* What needs to be done *
Copy the entries exactly. Their pictures do not belong in the copy.

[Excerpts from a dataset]

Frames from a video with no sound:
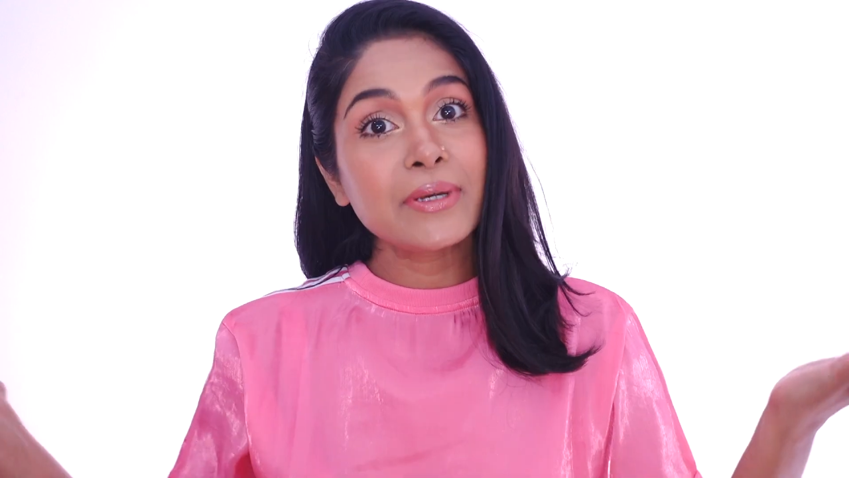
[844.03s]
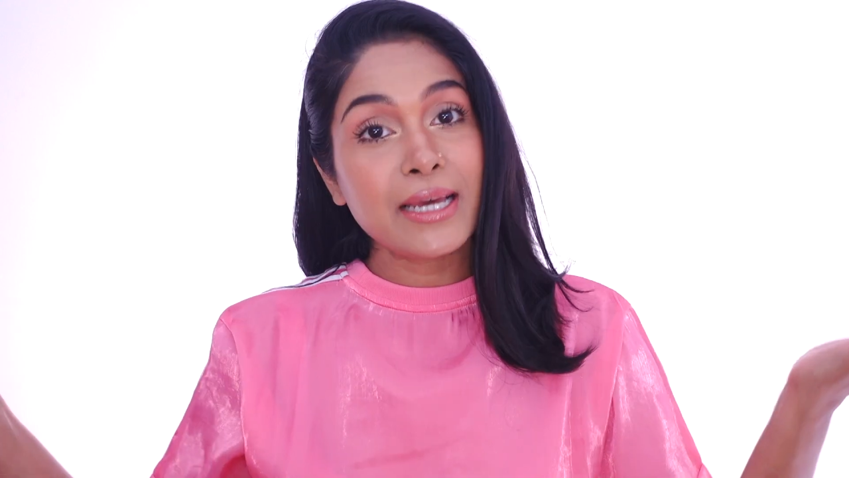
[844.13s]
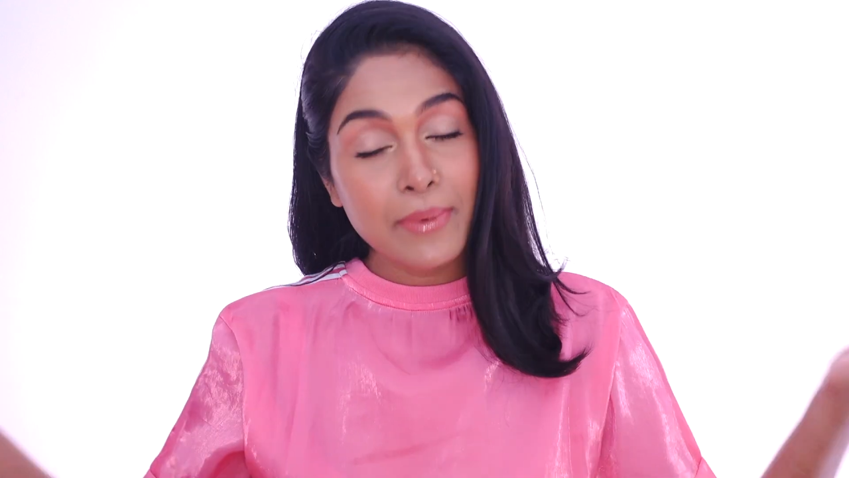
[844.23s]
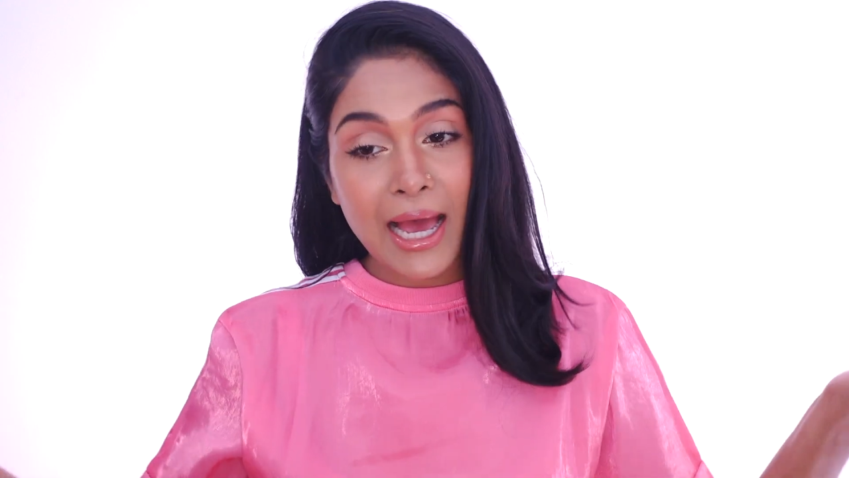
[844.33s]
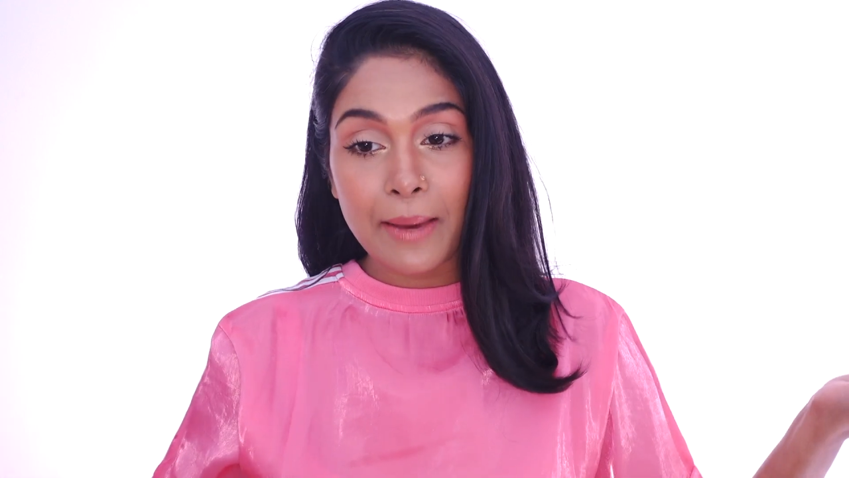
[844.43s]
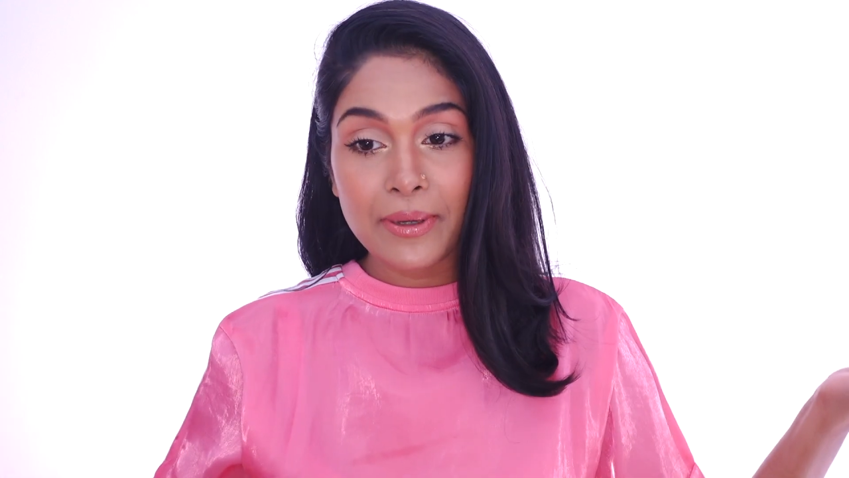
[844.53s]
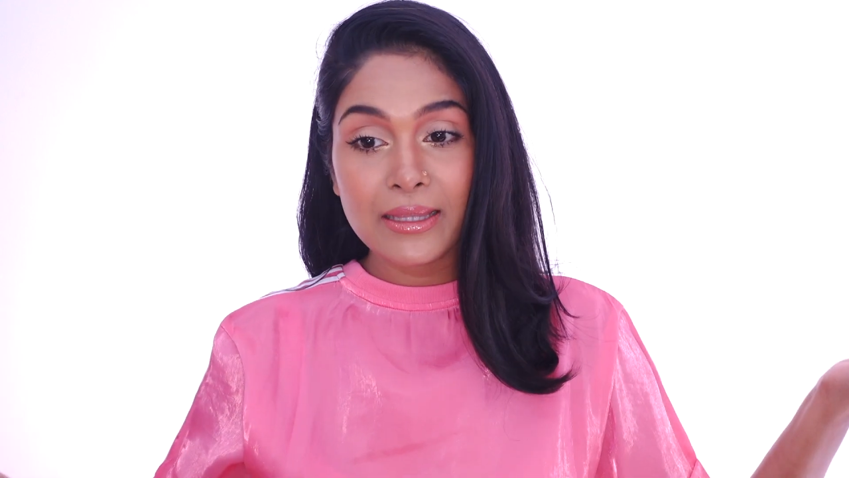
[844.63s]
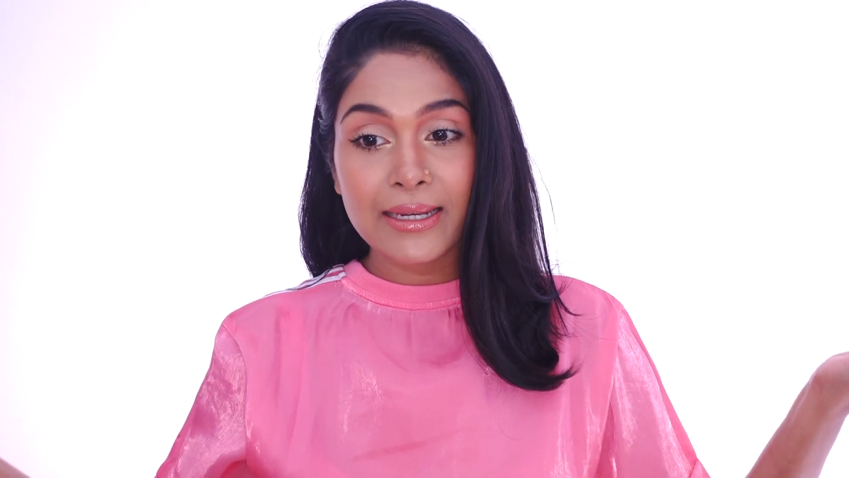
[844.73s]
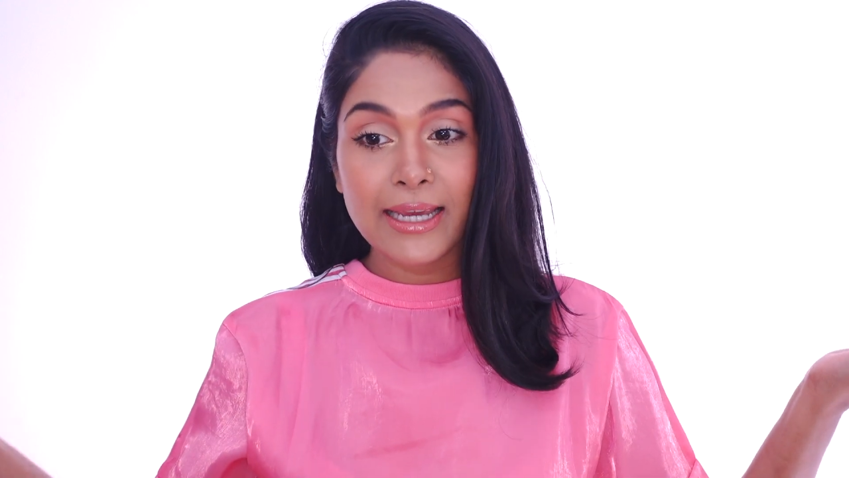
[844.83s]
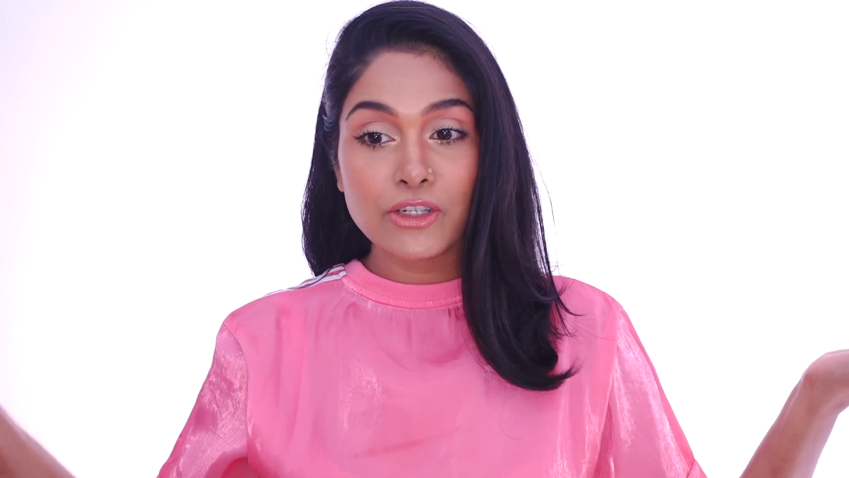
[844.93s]
But I'm happy
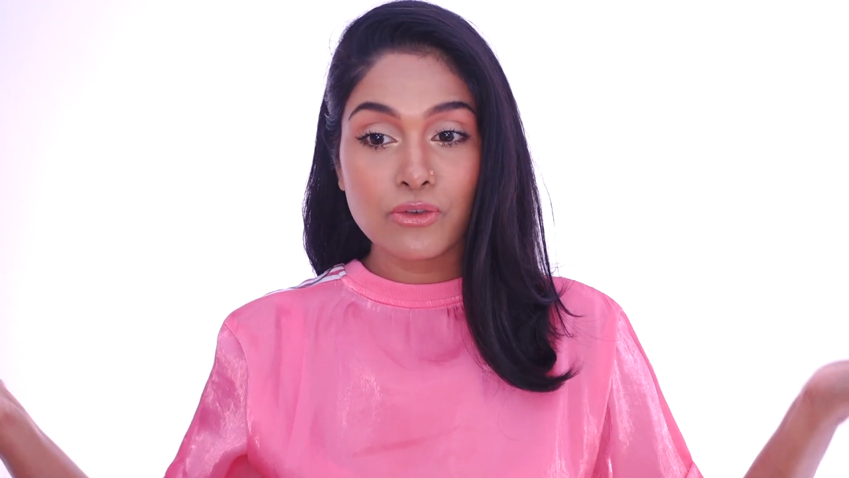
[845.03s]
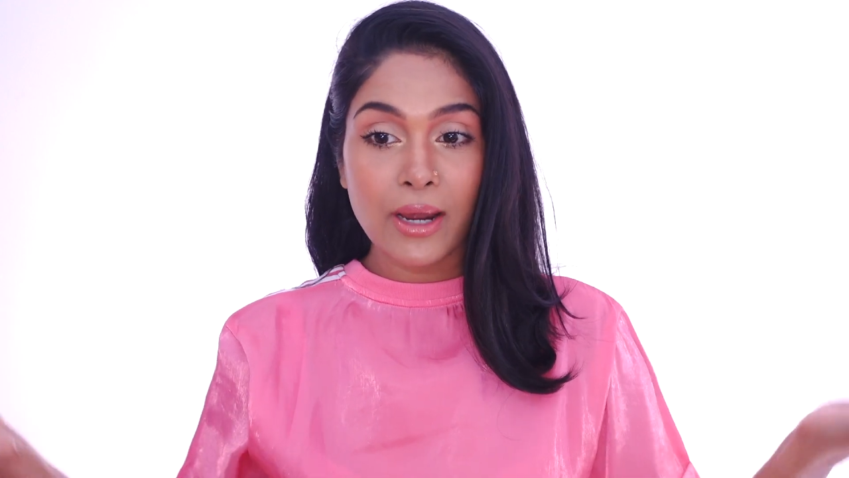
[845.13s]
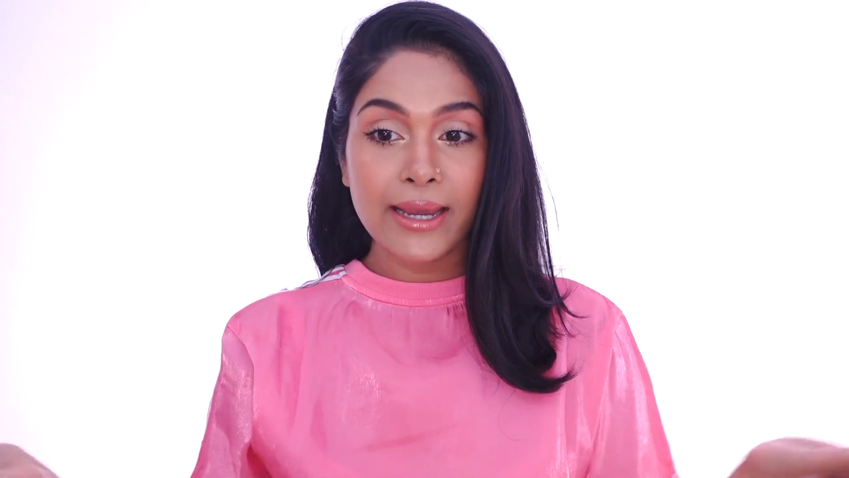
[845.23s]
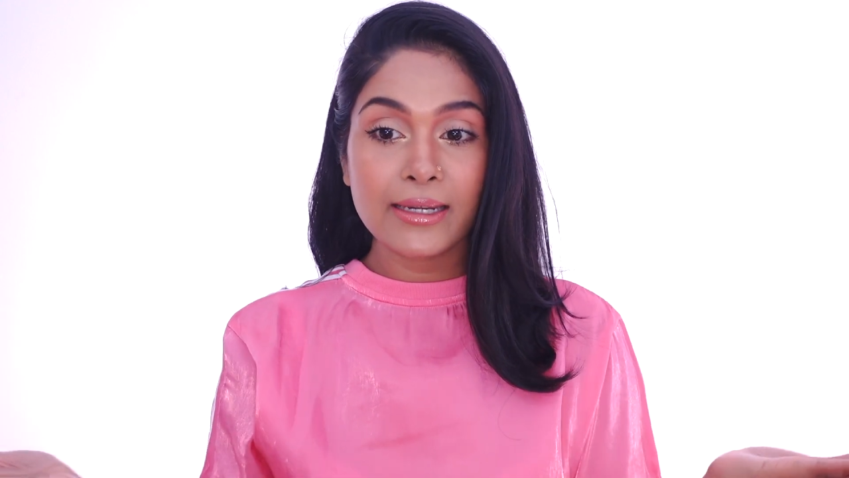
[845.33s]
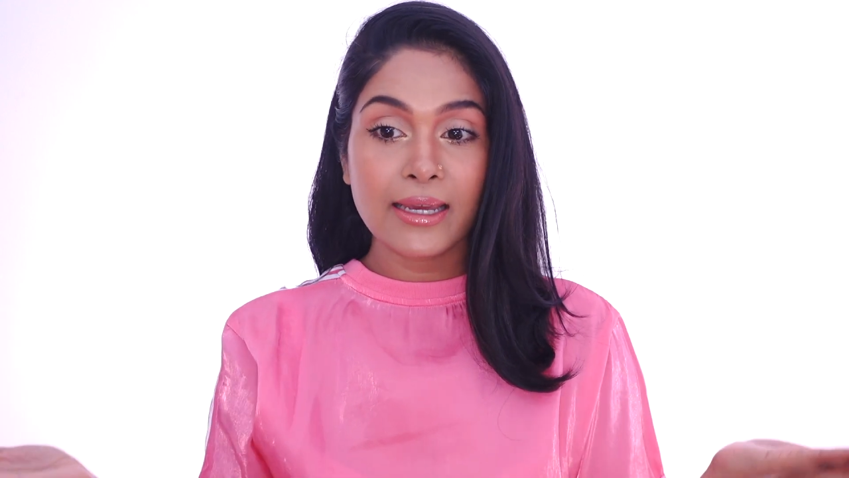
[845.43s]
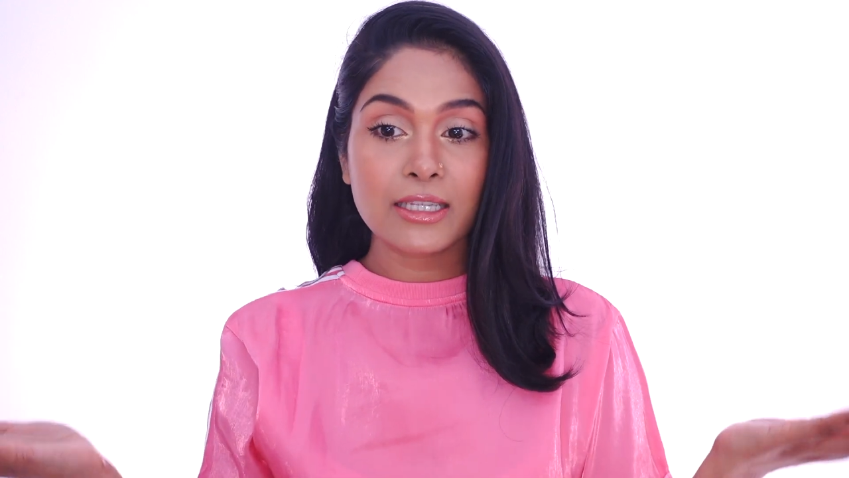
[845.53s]
that I tried,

* The answer *
Frames from a video with no sound:
[844.03s]
[844.13s]
[844.23s]
[844.33s]
[844.43s]
[844.53s]
[844.63s]
[844.73s]
[844.83s]
[844.93s]
But I'm happy
[845.03s]
[845.13s]
[845.23s]
[845.33s]
[845.43s]
[845.53s]
that I tried,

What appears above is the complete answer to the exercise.